Data extract: Begin

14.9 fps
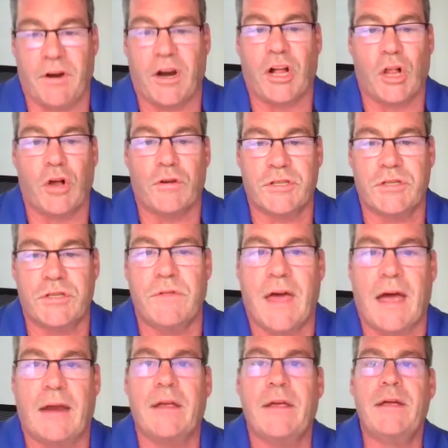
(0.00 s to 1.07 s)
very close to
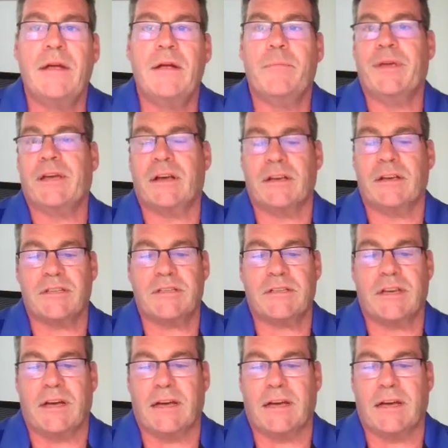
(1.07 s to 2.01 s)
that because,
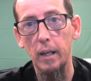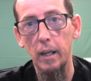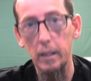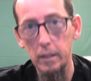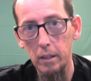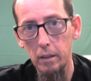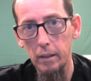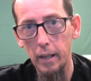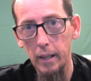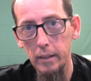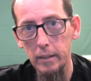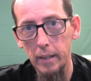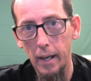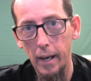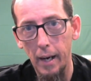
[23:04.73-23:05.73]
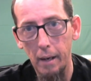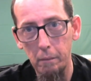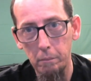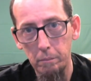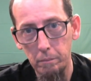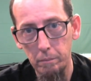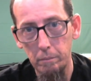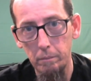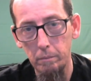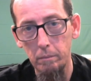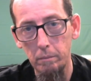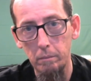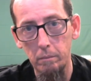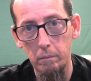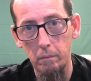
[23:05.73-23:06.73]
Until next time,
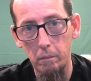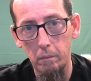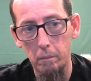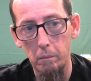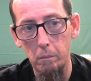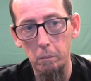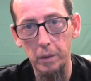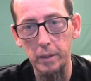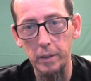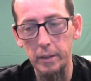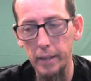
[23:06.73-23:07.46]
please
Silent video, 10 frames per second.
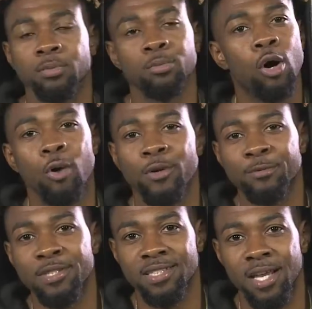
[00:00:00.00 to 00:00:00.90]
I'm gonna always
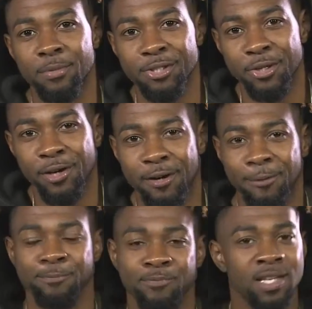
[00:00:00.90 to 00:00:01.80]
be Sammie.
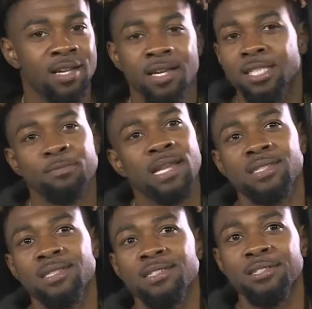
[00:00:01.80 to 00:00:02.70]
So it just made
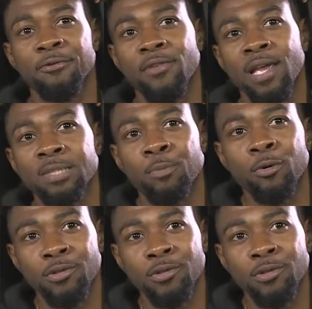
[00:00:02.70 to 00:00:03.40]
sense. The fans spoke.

Data extract: End

__Work order__: Give back the material word for word and drop the pictures it holds.

__Answer box__:
14.9 fps
(0.00 s to 1.07 s)
very close to
(1.07 s to 2.01 s)
that because,
[23:04.73-23:05.73]
[23:05.73-23:06.73]
Until next time,
[23:06.73-23:07.46]
please
Silent video, 10 frames per second.
[00:00:00.00 to 00:00:00.90]
I'm gonna always
[00:00:00.90 to 00:00:01.80]
be Sammie.
[00:00:01.80 to 00:00:02.70]
So it just made
[00:00:02.70 to 00:00:03.40]
sense. The fans spoke.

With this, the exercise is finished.